Investigações sobre setores da economia que não têm relação com a Operação Lava Jato – que apura casos de corrupção relacionados à Petrobrás – proliferam no País. Um segmento que vem sendo acompanhado de perto pela Justiça é o de saúde, por causa de sua forte ligação com o poder público. Em janeiro, duas multinacionais de equipamentos médicos e implantes – Orthofix e a Zimmer Biomet – fecharam acordos de leniência nos Estados Unidos em que assumiram o pagamento de propinas no Brasil.
As investigações também acontecem por aqui, mas ainda sem conclusão sobre os casos. Pelo menos três companhias tiveram seus nomes recentemente envolvidos em casos de delação premiada: EMS e Hypermarcas, de medicamentos, e a Amil, de planos de saúde. Além das apurações comandadas pelas autoridades, o setor também é alvo de investigações internas, como a do Hospital Albert Einstein, que pediu para a polícia averiguar a relação de seus médicos com fornecedores.
A saúde é a “bola da vez”, diz o advogado Giovanni Paolo Falcetta, do escritório Tozzini Freire, que se especializou em auxiliar empresas em programas de compliance (cumprimento de regras e leis). Para os investigadores, o setor entrou fortemente no radar depois da delação do ex-senador Delcídio do Amaral, que disse que “questões envolvendo laboratórios farmacêuticos e planos de saúde na arrecadação de propina têm despertado grande interesse das lideranças políticas nas indicações de nomes para as agências ANS e Anvisa, a exemplo do que ocorria na Petrobrás”.
A EMS chegou a ser citada na delação de Delcídio e também já havia tido seu nome ventilado nas primeiras delações da Lava Jato como tendo ligação com o ex-ministro José Dirceu. A empresa nega as acusações e informa que não está sendo investigada. Hypermarcas e Amil também dizem que não estão sendo investigadas e acabaram envolvidas em denúncias ligadas a ex-executivos.

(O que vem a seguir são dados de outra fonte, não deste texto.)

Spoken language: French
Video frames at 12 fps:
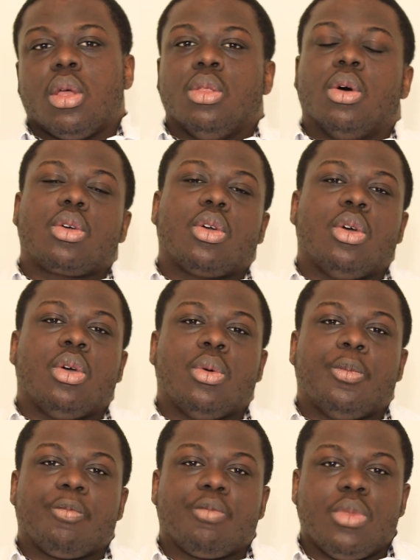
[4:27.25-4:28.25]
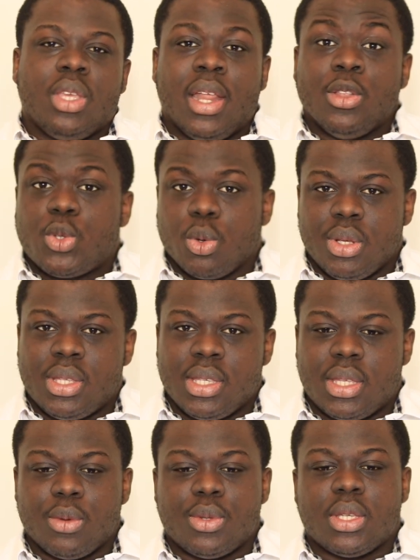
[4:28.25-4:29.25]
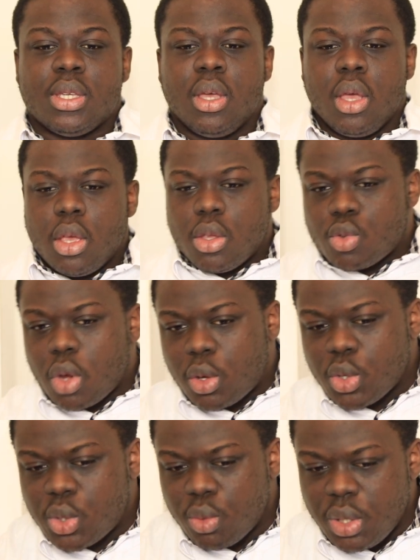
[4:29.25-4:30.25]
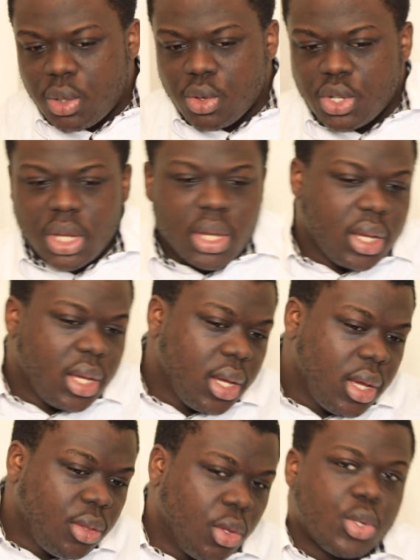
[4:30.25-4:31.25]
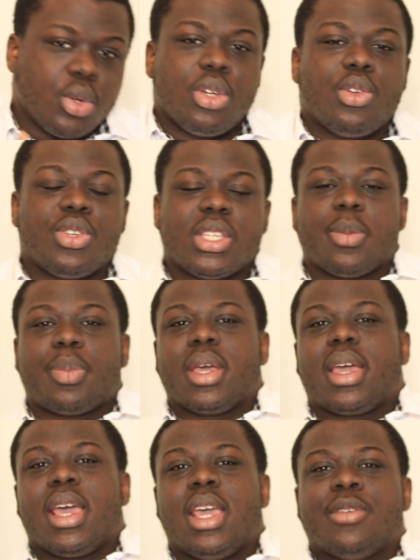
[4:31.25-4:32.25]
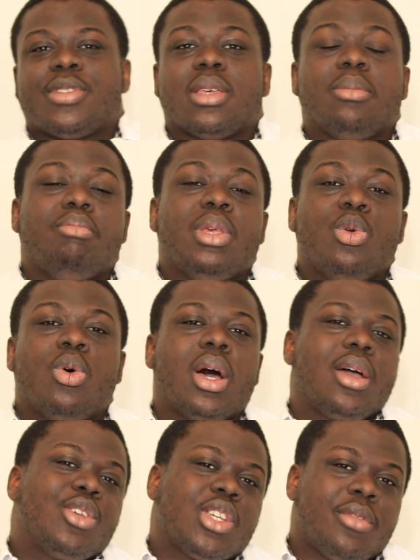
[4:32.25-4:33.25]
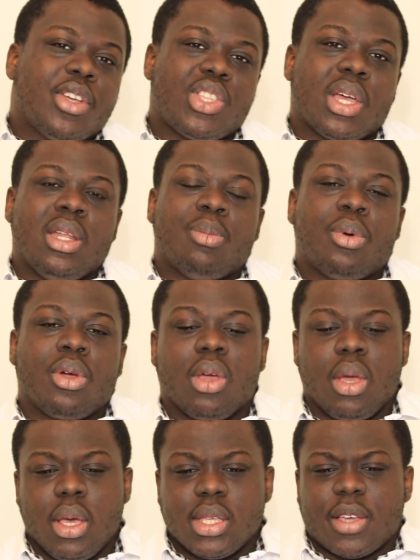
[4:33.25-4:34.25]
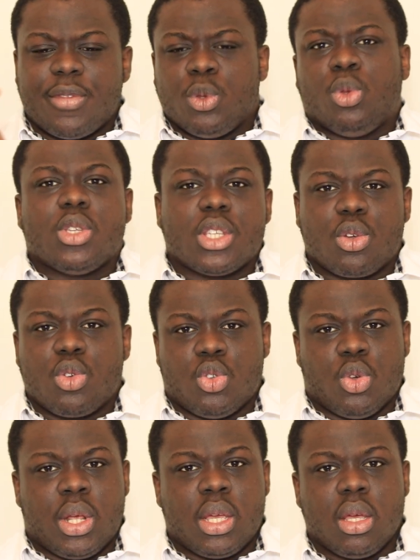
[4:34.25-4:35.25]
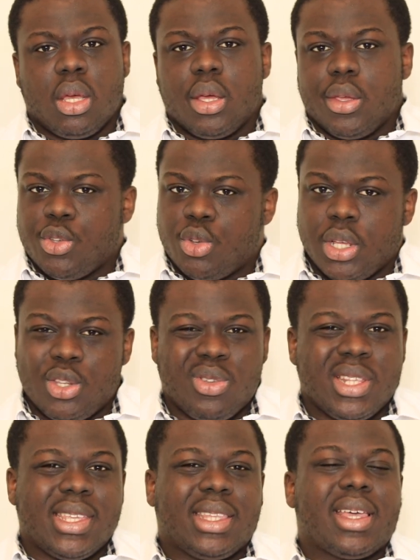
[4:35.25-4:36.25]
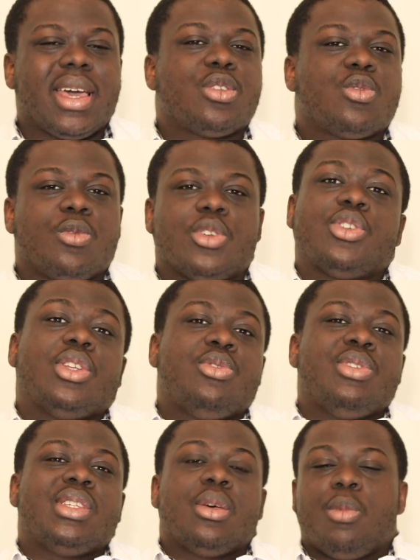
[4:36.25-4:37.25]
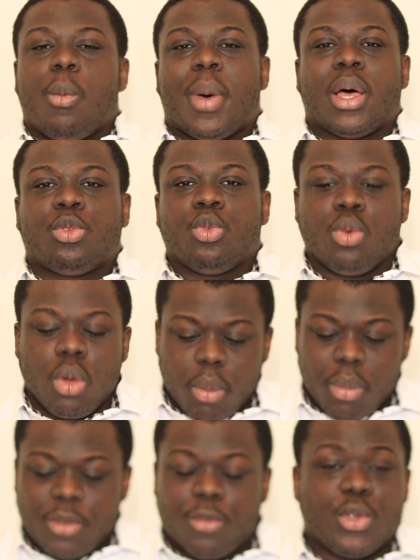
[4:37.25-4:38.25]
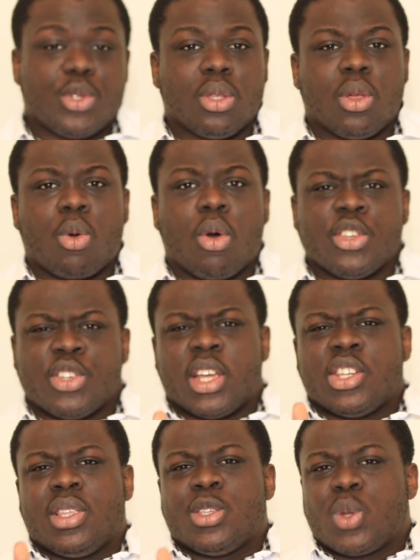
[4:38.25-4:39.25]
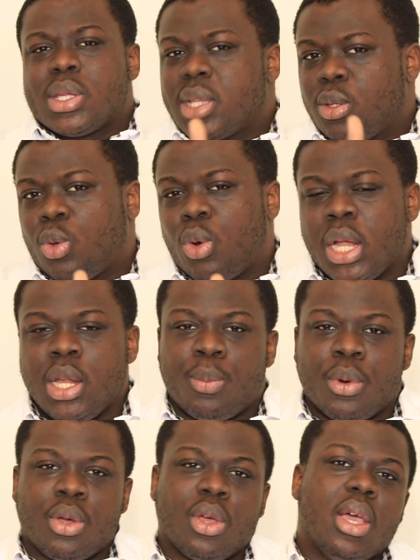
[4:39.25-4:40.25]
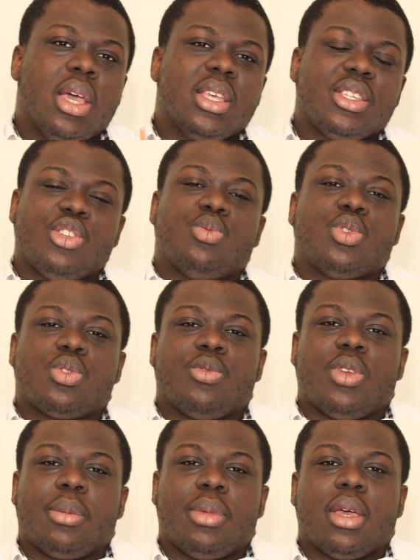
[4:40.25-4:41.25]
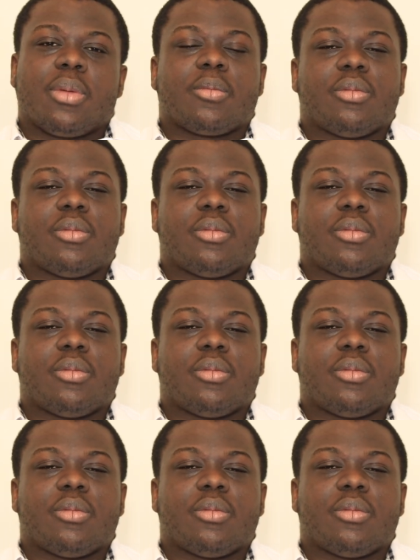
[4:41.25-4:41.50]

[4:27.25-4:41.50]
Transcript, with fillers: Donc, euh, il a une solidité aussi. Je crois que celui que j'ai donc celui que j'ai, n'est pas un KF, c'est un Bilora que j'avais acheté à l'époque. Ça fait deux ans que je l'ai. Je l'ai utilisé très souvent, je l'ai utilisé un peu partout, mais il fonctionne encore. Je l'ai acheté 60 euros à l'époque, si je me souviens bien.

No caso da Hypermarcas, o ex-diretor de relações institucionais Nelson Mello assumiu que pagou propina a agentes públicos, mas sem envolvimento da companhia. Já a Amil viu seu nome ser citado em acordo de delação do advogado paulista Flávio Calazans, que alega ter recebido dinheiro de três empresas ligadas ao ex-controlador Edson Bueno. As empresas seriam os hospitais Nove de Julho, Clínicas de Niterói e uma imobiliária, que teriam repassado R$ 1 milhão a contas de Calazans, segundo reportagem da revista Época. O dinheiro abasteceria o PMDB. O advogado diz que não pode comentar o caso, em função do acordo com o Ministério Público.
Em nota, a assessoria de Edson Bueno diz que “nem tudo passa pelo presidente da empresa, porém todas as contratações, quando ocorrem, são feitas mediante contrato e nos termos da legislação vigente”. Já a Amil, que hoje pertence à americana UnitedHealth, afirma que “suas relações comerciais e institucionais são pautadas por princípios legais e éticos”.
Segundo fontes ligadas à UnitedHealth, a empresa chegou a fazer uma investigação interna, mas não encontrou irregularidades. A preocupação da empresa está relacionada ao poder do Departamento de Justiça americano – o DoJ, na sigla em inglês.
Laços. Segundo a advogada Ana Belloto, do escritório Feldens Madruga, o setor de saúde é muito visado porque geralmente envolve grandes contratos com o poder público. Já a advogada criminalista Sylvia Urquiza explica que as empresas do setor precisam tomar cuidado adicional porque costumam depender da atuação de distribuidores, que não são diretamente ligados a elas, mas pelos quais são responsáveis.
Um dos acordos fechados neste ano com o DoJ pela Zimmer Biomet, empresa que faturou US$ 6 bilhões em 2015 e produz implantes dentários e ortopédicos, envolveu justamente o pagamento de propinas por distribuidores. A empresa já tinha fechado um acordo anticorrupção em 2012. Mesmo depois disso, descobriu que um distribuidor no Brasil pagava propinas a agentes públicos. A empresa também encontrou irregularidades no México. O acordo com o DoJ prevê multa de US$ 30,5 milhões.
Já a Orthofix, de equipamentos médicos, que fatura US$ 400 milhões por ano, firmou acordo com a SEC para pagar US$ 14 milhões. A empresa se autodenunciou às autoridades, segundo seu comunicado. No Brasil, pagava médicos para indicar seus produtos.
Para o advogado Renato Portela, do escritório Mattos Filho, outros setores serão envolvidos em investigações de corrupção nos próximos anos. Alguns desdobramentos da Lava Jato chegaram a áreas como infraestrutura, energia e de frigoríficos. As informações são do jornal O Estado de S. Paulo.